Can Gölgem'de Fikret Otyam'ı düşünüyorum. Benim coğrafyamda; dinin ortodoks kaynaklarının ve devletin uzağında ya da devletin olmadığı, olsa bile başedemediği yerde/yerlerde, belletildiği gibi davranmanın ötesine taşarak kökenimi öne çıkaran güzel insan. Halkımın inancına "bandırılmış" düşüncesiyle/felsefesiyle "yutmuş" pirlerimi, mürşitlerimi, ozanlarımı ya da "sıra insanımı" bulan, onlarla muhabbet eden; yaratanın/üretenin kişiliğinin, yaşama bakışının bugüne taşınmasına emek veren özverili ağabey. Sen; "korkak" olduğumuz için dışa vuramadığımız cesaretimizi taşıdın. Kollektif sergileyemediğimiz ortamda ortaya çıkan boşluğu kapatmaya çalışan "zorunlu kollektif" kimliğimiz odun kimi kez.
70 yıllık ömründe kalıbını sürekli genişleterek koca bir gölge oldun; bir çınar gölgesi koyu mu koyu. Gölgende canını dinlendirmiyorsun biliyorum; canını üretiyorsun; yarına kalacak asıl özü.

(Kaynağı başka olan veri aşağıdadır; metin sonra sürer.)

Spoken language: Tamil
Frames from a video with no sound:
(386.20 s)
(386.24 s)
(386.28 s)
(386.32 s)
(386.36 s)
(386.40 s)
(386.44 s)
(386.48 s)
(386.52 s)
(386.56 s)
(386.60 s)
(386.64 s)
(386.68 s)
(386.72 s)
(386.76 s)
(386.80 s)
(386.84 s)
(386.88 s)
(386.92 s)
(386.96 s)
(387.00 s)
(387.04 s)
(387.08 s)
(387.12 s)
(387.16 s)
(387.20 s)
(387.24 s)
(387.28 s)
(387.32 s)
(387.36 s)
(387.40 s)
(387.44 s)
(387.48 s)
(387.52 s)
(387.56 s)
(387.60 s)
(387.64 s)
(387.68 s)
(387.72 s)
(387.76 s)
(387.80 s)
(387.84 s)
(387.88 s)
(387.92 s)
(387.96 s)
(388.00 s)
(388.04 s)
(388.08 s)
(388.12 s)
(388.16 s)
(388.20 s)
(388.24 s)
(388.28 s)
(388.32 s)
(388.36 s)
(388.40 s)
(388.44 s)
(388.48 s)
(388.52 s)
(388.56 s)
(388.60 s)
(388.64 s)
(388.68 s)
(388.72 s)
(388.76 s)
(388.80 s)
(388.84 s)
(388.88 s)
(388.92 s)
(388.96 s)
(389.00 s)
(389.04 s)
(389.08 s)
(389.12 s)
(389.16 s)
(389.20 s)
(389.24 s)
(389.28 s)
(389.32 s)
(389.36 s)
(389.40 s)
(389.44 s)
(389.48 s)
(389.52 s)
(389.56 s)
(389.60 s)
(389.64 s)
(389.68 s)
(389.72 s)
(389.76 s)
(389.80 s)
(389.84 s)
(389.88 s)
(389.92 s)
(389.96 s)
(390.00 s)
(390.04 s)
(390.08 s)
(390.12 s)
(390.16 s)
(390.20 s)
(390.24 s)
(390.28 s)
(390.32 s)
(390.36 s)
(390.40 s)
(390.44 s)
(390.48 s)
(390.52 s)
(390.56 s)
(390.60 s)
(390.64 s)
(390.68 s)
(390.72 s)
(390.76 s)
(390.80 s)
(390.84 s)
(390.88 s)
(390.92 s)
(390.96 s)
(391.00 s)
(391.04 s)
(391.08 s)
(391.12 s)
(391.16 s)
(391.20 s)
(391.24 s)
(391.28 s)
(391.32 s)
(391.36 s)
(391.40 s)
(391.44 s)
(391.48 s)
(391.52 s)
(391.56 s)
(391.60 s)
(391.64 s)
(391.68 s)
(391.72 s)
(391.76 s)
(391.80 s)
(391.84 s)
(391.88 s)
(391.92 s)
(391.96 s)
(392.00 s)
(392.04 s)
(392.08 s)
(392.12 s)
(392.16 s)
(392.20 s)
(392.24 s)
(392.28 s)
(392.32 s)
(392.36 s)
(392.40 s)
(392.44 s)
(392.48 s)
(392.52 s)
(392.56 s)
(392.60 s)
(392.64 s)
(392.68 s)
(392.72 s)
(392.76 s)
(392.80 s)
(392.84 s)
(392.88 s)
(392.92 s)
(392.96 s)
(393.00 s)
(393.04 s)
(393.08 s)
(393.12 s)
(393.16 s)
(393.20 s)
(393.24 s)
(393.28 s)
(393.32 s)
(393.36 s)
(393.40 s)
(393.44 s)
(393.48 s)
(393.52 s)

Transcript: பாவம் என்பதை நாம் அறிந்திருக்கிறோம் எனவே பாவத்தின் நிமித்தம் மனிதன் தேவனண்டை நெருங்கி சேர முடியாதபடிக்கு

Yalnızca kendini mi, nice dostların canlarını ağırlıyorsun kalıbında.
Ben de ikide bir mihman oluyorum hu dost, sevgili ağabey Fikret Otyam'ın kalıbına. Düşünüyorum da ölmeden evvel öldüğümüz zeminde; can ısmarlamadan önce şöyle bir araya gelsek; kalıplarımız yan yana, canlarımız mihman olsa bir ona, bir bana; belletilmeyenleri konuşsak, özlemlerimize uygun bir dünya kursak; "dondan dona" özlemimiz taşınsa; böyle böyle çoğalsa, toplumun düşü olsa... "Düşü yaratma gerçeğin yarısını yaratmak" derler ya...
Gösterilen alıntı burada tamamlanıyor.